Крепко ухватившись обеими руками за подлокотники, Брунетти выдернул себя из низкого кресла. Когда он подошел к столу, она пододвинула ему стул и только потом, когда он уселся, сама села напротив. Оба блюдца были испещрены тончайшими, как волосинки, трещинками, сходящимися от краев к середине, они походили на морщинки, которые он помнил на бабушкиных щеках. Ложки блестели, и рядом с его тарелкой лежала льняная салфетка, отбитая утюгом до такого состояния, что ее невозможно было развернуть.
Синьора Руффоло налила две чашки кофе, поставила одну из них перед Брунетти, а потом придвинула к его тарелке серебряную сахарницу. Взяв серебряные щипцы, она выложила ему на тарелку шесть пирожных, каждое размером с абрикос, а потом теми же щипцами положила рядом с ними четыре конфеты в фольге.

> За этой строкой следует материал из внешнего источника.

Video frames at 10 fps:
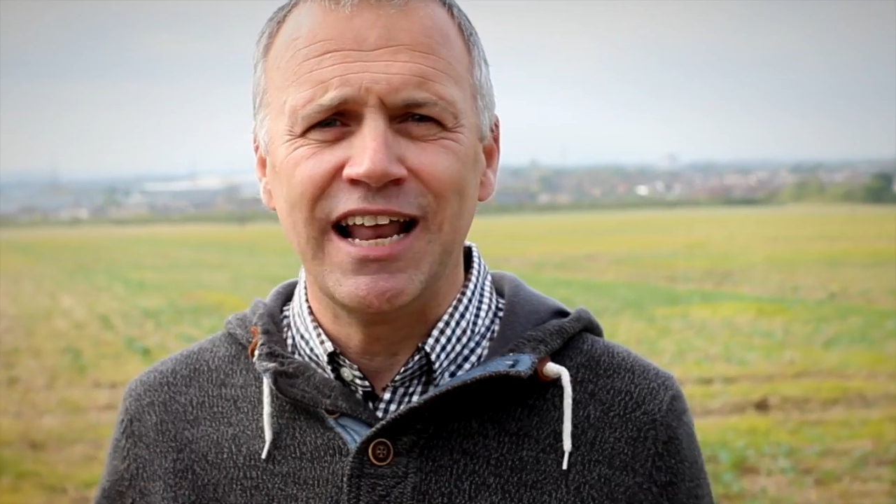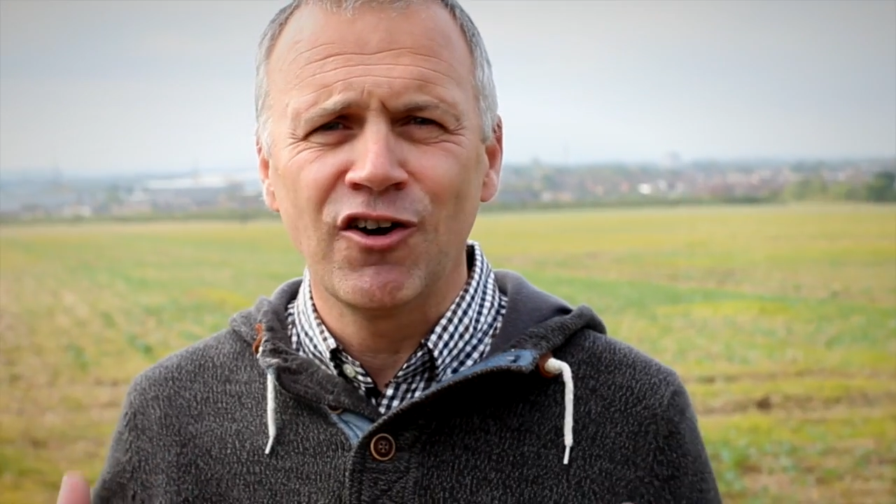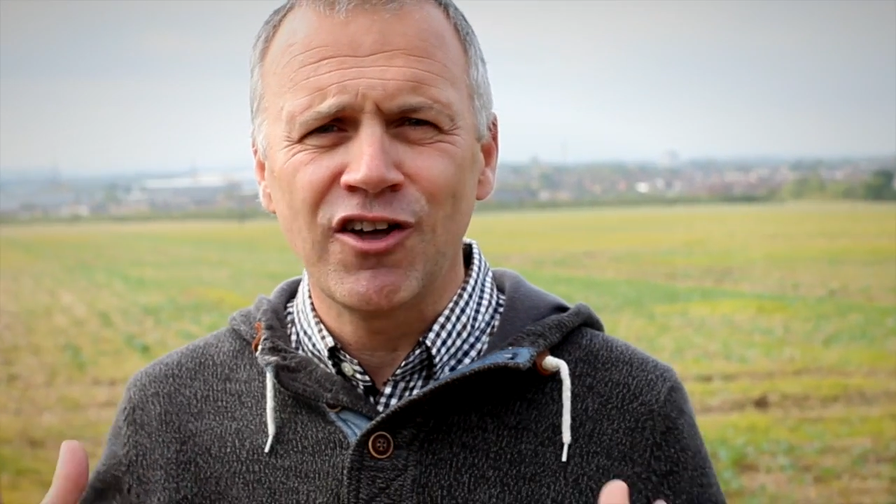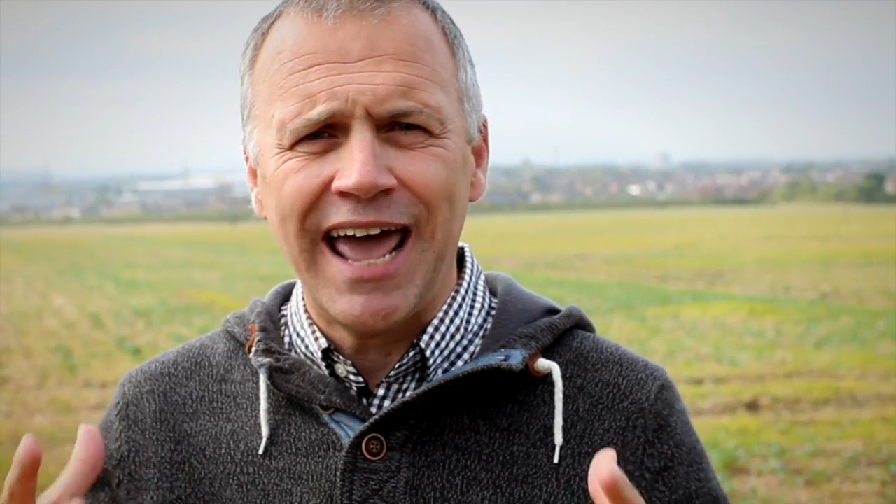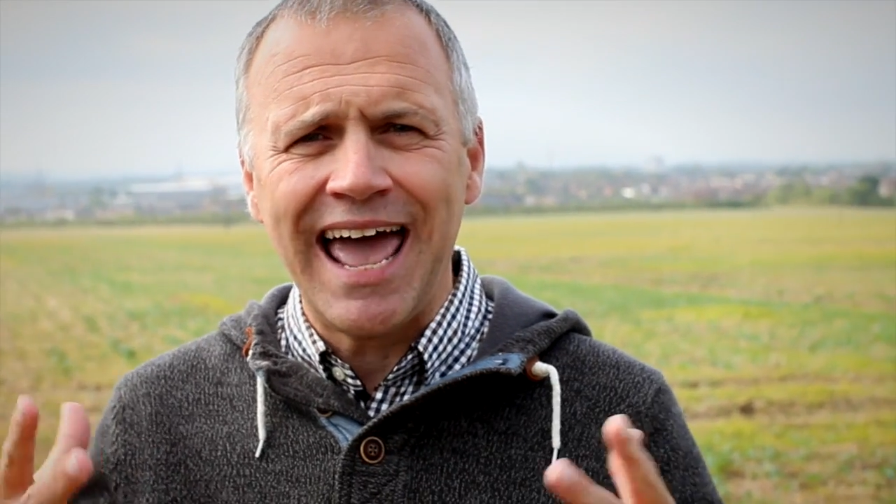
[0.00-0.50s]

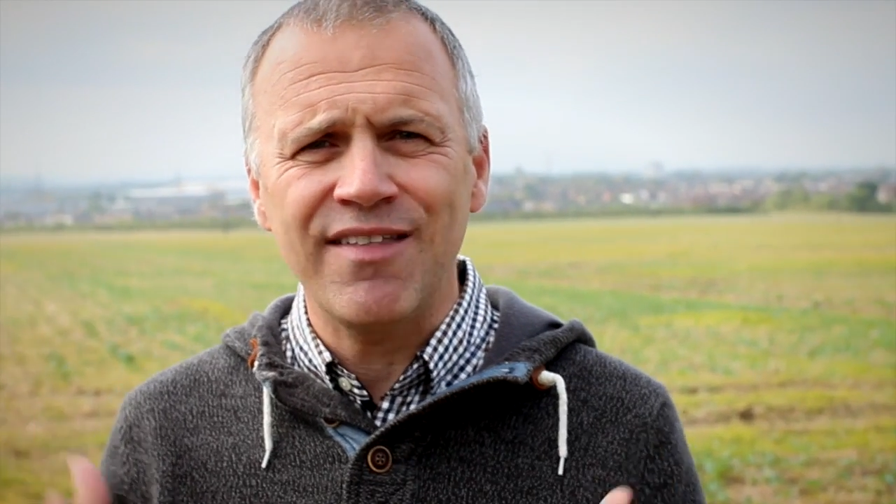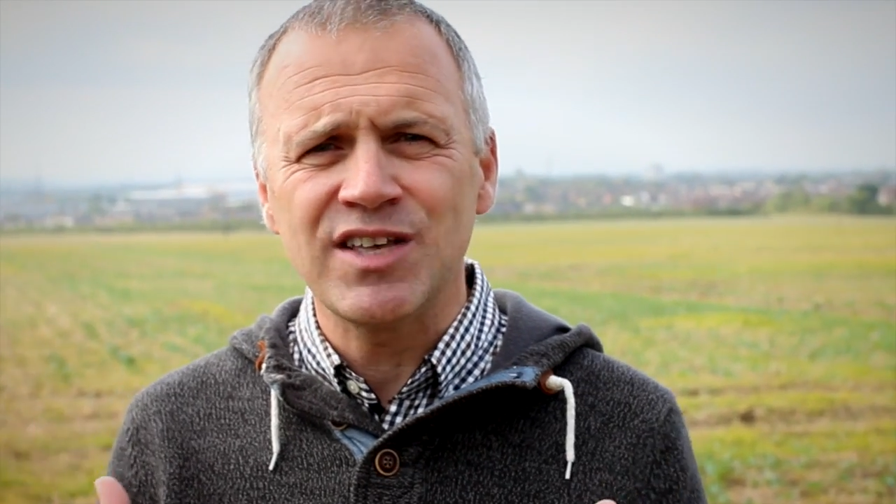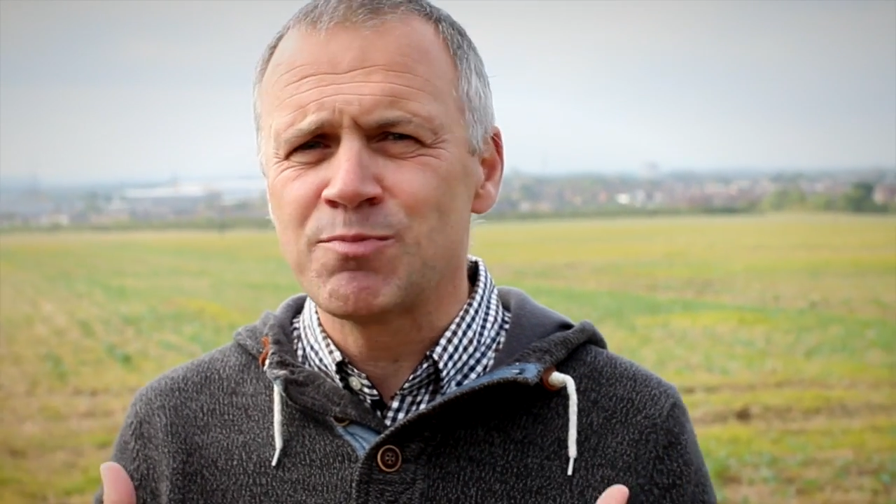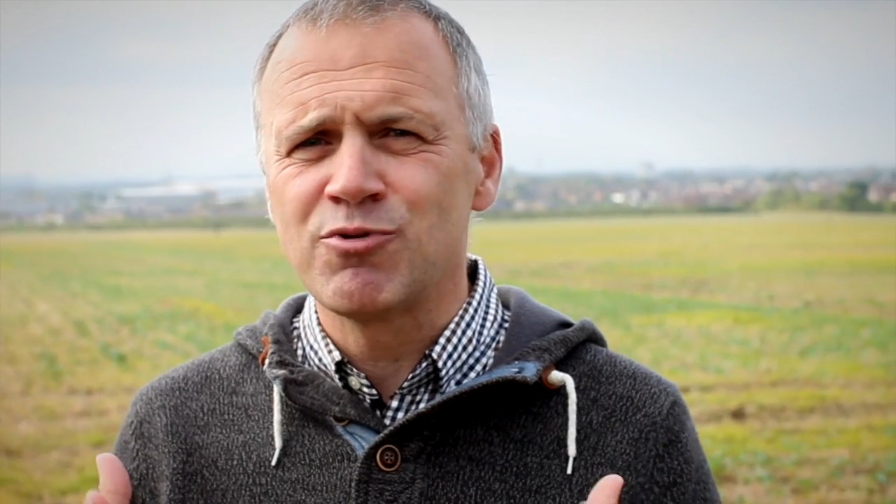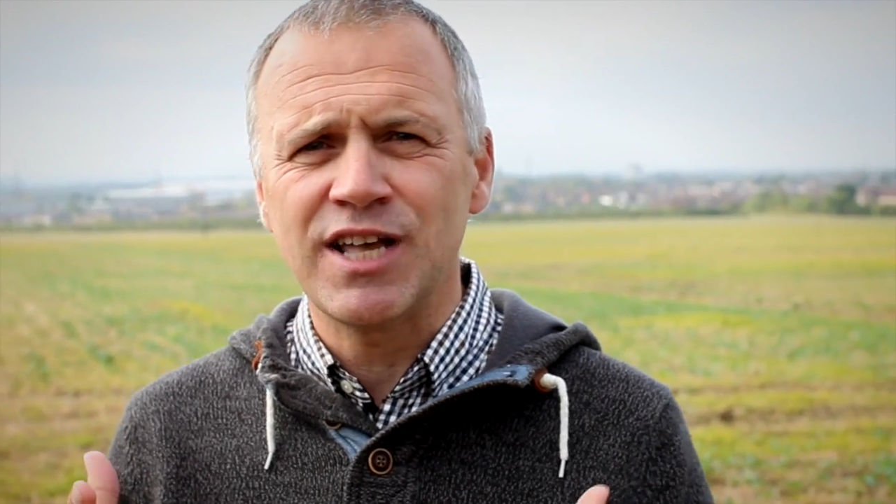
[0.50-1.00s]
looking at how this
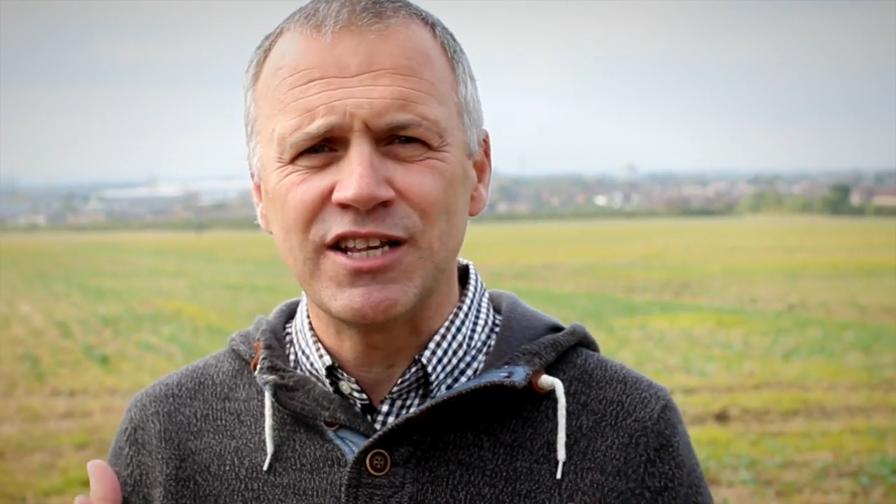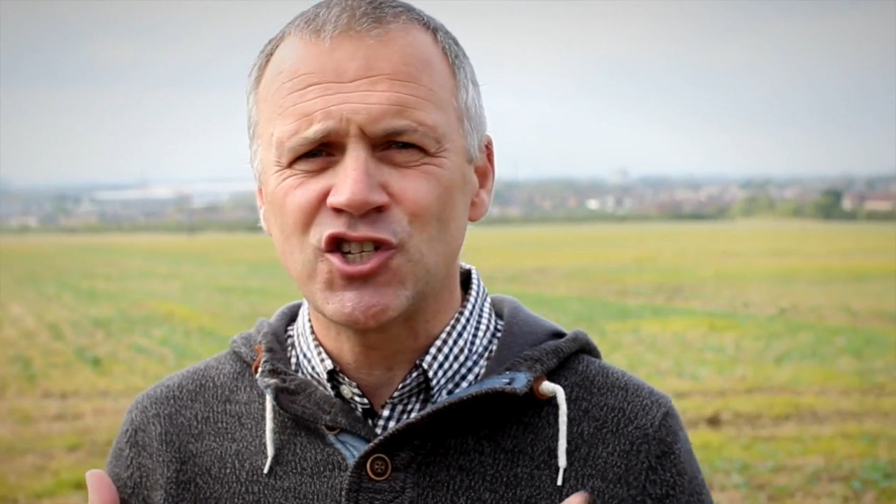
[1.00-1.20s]
presents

Он насыпал в кофе сахару и сделал глоток.
— Это самый лучший кофе в Венеции, синьора. Вы так и не хотите открыть мне ваш секрет?

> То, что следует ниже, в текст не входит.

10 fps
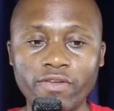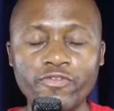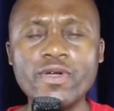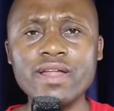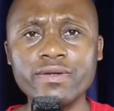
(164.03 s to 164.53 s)

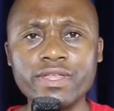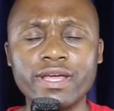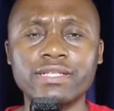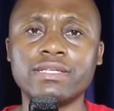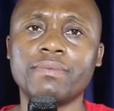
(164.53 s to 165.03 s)
If you are not
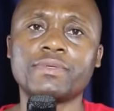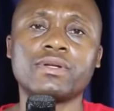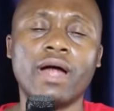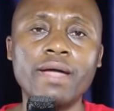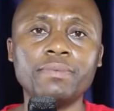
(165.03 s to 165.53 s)
yet
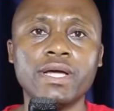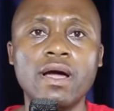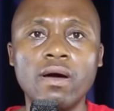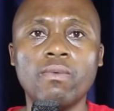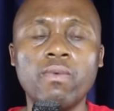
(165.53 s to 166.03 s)
subscribed,
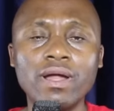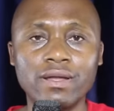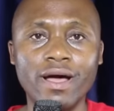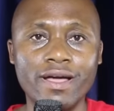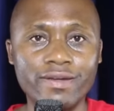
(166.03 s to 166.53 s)

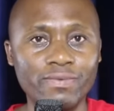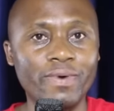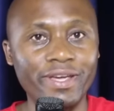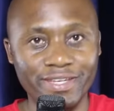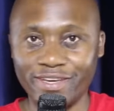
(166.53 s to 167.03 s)
what are you
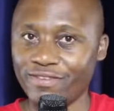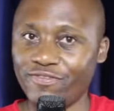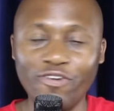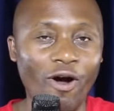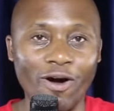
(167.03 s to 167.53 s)
waiting
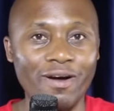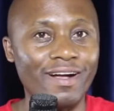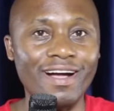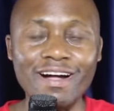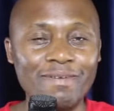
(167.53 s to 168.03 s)
for?
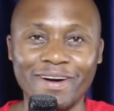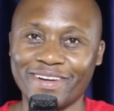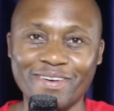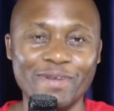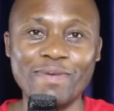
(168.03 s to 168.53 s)
Come
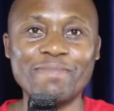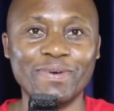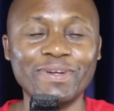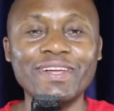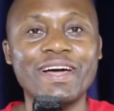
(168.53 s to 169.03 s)
on, good
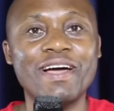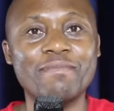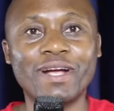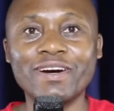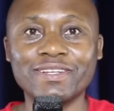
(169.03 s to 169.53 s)
people.
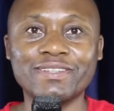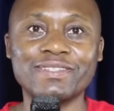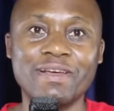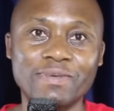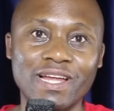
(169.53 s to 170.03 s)
Because to
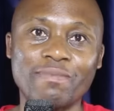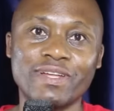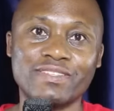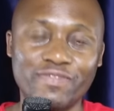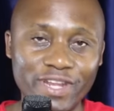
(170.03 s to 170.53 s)
subscribe, it
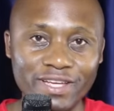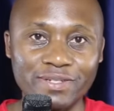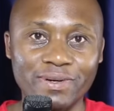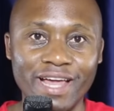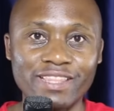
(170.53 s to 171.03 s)
is free.
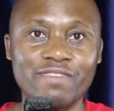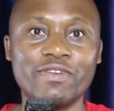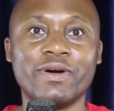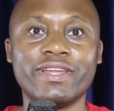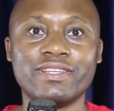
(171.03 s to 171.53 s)
To like the
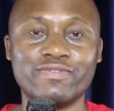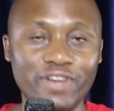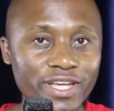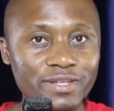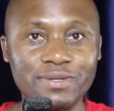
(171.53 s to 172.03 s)
video, it is free.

Она улыбнулась на его слова, и Брунетти увидел, что она потеряла еще один зуб, на сей раз передний. Он откусил пирожное, почувствовал, как сахар наполнил рот. Молотый миндаль, сахар, самое лучшее тесто и еще раз сахар. Следующее было из молотых фисташек. Третье было шоколадным, а четвертое наполнено кондитерским кремом. Он откусил кусочек от пятого и положил остаток на тарелку.
— Ешьте. Вы такой худой, Dottore. Ешьте. Сахар дает силу. И это полезно для крови. — По существительным он понял, что она сказала.

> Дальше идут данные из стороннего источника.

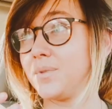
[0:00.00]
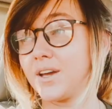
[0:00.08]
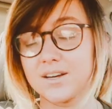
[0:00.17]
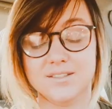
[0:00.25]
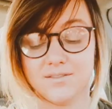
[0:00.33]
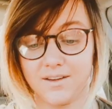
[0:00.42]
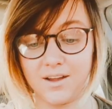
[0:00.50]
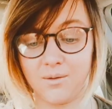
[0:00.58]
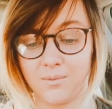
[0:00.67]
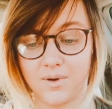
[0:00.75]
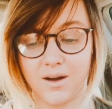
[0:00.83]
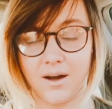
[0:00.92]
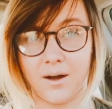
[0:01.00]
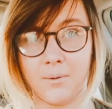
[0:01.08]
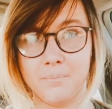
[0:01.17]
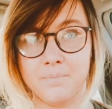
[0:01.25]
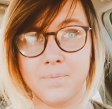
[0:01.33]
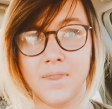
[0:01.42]
because of Him,
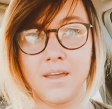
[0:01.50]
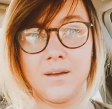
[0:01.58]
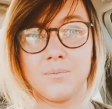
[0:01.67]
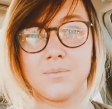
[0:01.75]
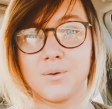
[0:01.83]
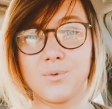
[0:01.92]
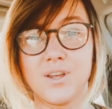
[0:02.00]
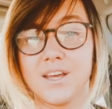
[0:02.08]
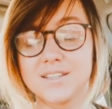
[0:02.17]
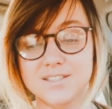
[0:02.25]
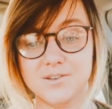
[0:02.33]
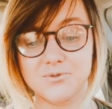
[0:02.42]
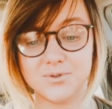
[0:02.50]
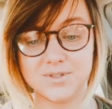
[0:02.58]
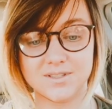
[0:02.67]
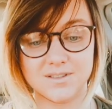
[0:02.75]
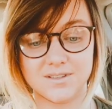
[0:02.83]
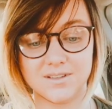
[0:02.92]
but He gets to
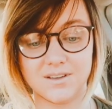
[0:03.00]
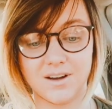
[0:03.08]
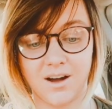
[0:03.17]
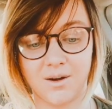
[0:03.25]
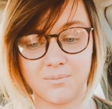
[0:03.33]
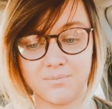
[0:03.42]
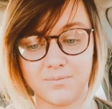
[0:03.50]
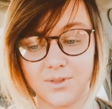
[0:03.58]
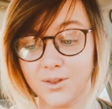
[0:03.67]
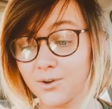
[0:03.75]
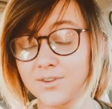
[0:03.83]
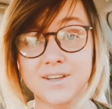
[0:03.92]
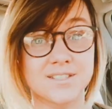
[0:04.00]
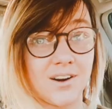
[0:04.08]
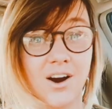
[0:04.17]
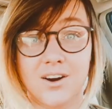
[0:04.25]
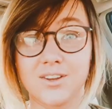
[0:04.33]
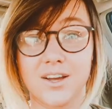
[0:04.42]
use little things
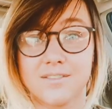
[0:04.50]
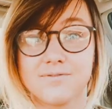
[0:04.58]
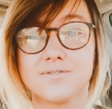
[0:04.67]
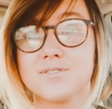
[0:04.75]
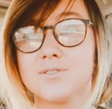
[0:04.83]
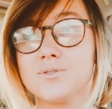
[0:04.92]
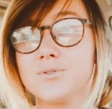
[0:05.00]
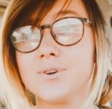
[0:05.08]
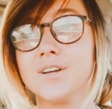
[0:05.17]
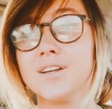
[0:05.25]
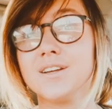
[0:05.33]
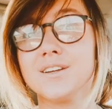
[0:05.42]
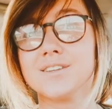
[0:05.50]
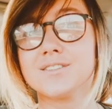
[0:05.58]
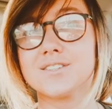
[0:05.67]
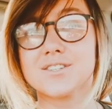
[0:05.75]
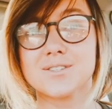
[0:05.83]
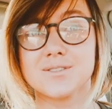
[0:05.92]
in our life to
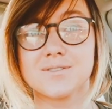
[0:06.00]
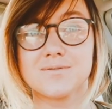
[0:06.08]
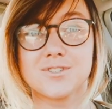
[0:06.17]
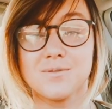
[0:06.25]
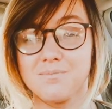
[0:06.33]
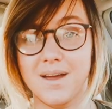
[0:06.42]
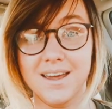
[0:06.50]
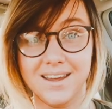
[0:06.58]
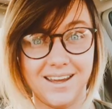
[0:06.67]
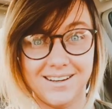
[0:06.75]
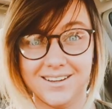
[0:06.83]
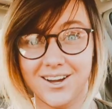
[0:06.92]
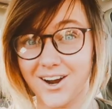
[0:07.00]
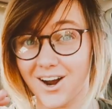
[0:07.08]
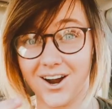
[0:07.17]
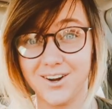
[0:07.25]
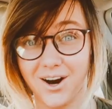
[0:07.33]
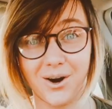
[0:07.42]
make it
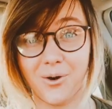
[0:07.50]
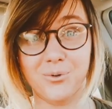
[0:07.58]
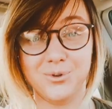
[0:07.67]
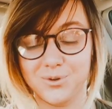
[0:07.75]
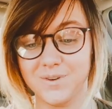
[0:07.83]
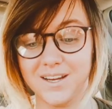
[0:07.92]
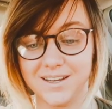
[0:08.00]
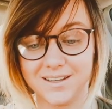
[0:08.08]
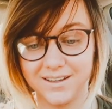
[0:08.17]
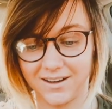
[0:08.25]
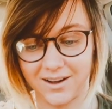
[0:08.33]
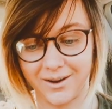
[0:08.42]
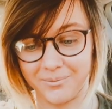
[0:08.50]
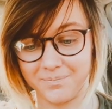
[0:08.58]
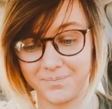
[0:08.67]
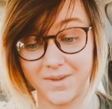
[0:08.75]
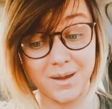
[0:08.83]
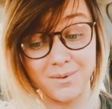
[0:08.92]
our own unique
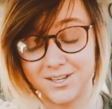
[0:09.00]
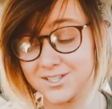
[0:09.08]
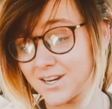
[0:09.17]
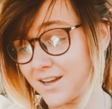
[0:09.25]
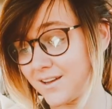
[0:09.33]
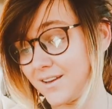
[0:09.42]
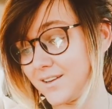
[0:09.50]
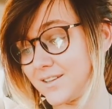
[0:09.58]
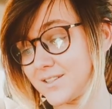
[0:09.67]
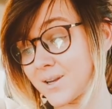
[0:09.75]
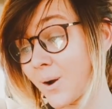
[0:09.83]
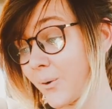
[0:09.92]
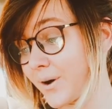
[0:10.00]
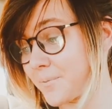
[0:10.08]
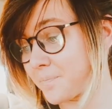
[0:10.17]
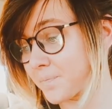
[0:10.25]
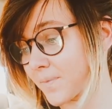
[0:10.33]
image. So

— Они замечательные, синьора Кончетта. Но я только что позавтракал, и если я съем их слишком много, мне придется отказаться от обеда, и тогда жена на меня рассердится.
Она кивнула. Гнев жен был ей понятен.
Он допил кофе и поставил чашку на блюдце. Не прошло и трех секунд, как она встала, вышла из комнаты и вернулась с резным стеклянным графином и двумя рюмочками размером с оливку.
— Марсала. Из дома, — сказала она, наливая ему наперсток.
Он взял у нее стаканчик, подождал, пока она нальет себе несколько капель, чокнулся с ней и выпил. У марсалы был вкус солнца, моря и песен, которые говорят о любви и смерти.
Он поставил рюмку, посмотрел через стол на синьору Руффоло и сказал:
— Синьора Кончетта, вы, наверное, знаете, зачем я пришел.
Она кивнула:
— Пеппино?
— Да, синьора.
Она подняла руку, обратив к нему ладонь, словно пытаясь предупредить его слова или, быть может, чтобы защититься от malocchio.[27]
— Синьора, я думаю, что Пеппино замешан в чем-то очень плохом.
— Но на этот раз… — начала она, но потом вспомнила, кто такой Брунетти, и сказал только: — Он не плохой мальчик.
Брунетти подождал, пока не убедился, что она не собирается больше ничего говорить, и продолжал:
— Синьора, сегодня я разговаривал с одним моим другом. Он сказал, что человек, с которым, возможно, связался Пеппино, — очень плохой человек. Вы что-нибудь знаете об этом? О том, что делает Пеппино, о людях, с которыми его видели, с тех пор как он… — Брунетти не знал, как лучше это выразить, — с тех пор как он вернулся домой?
Она долго обдумывала его слова, прежде чем ответить.
— Пеппино был с очень плохими людьми, когда был там. — Даже сейчас, после всех этих лет, она не могла заставить себя назвать тюрьму тюрьмой. — Он говорил об этих людях.